▶ _Activity_:
Copy the following data exactly and drop the pictures.

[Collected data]
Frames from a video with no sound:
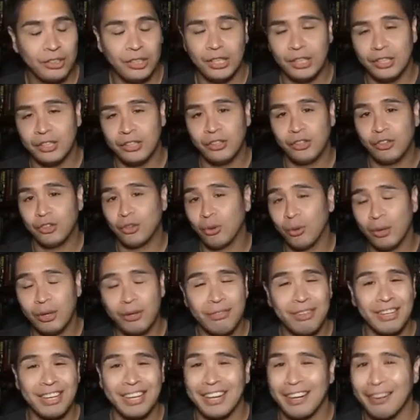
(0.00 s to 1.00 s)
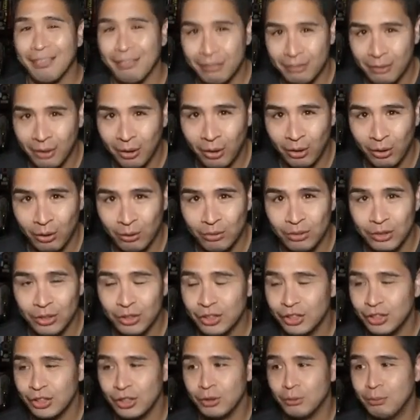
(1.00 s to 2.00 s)
You don't even get involved.
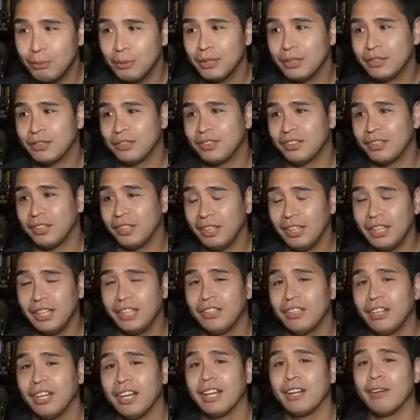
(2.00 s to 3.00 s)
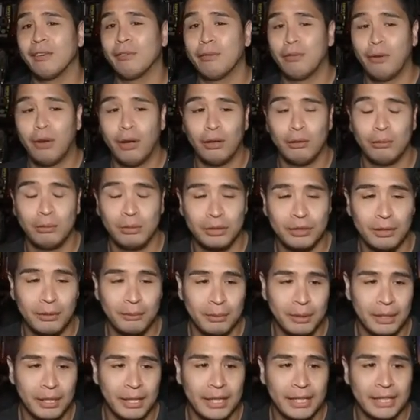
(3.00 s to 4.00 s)
You'd be silly to get involved with
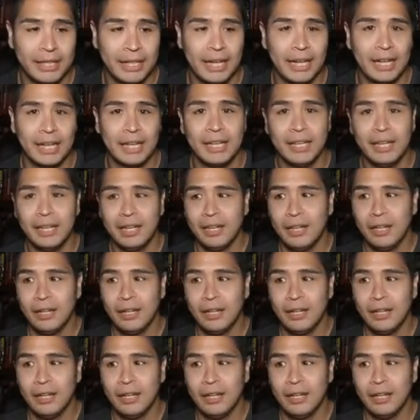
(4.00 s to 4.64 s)
something like that,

▶ _Answer section_:
Frames from a video with no sound:
(0.00 s to 1.00 s)
(1.00 s to 2.00 s)
You don't even get involved.
(2.00 s to 3.00 s)
(3.00 s to 4.00 s)
You'd be silly to get involved with
(4.00 s to 4.64 s)
something like that,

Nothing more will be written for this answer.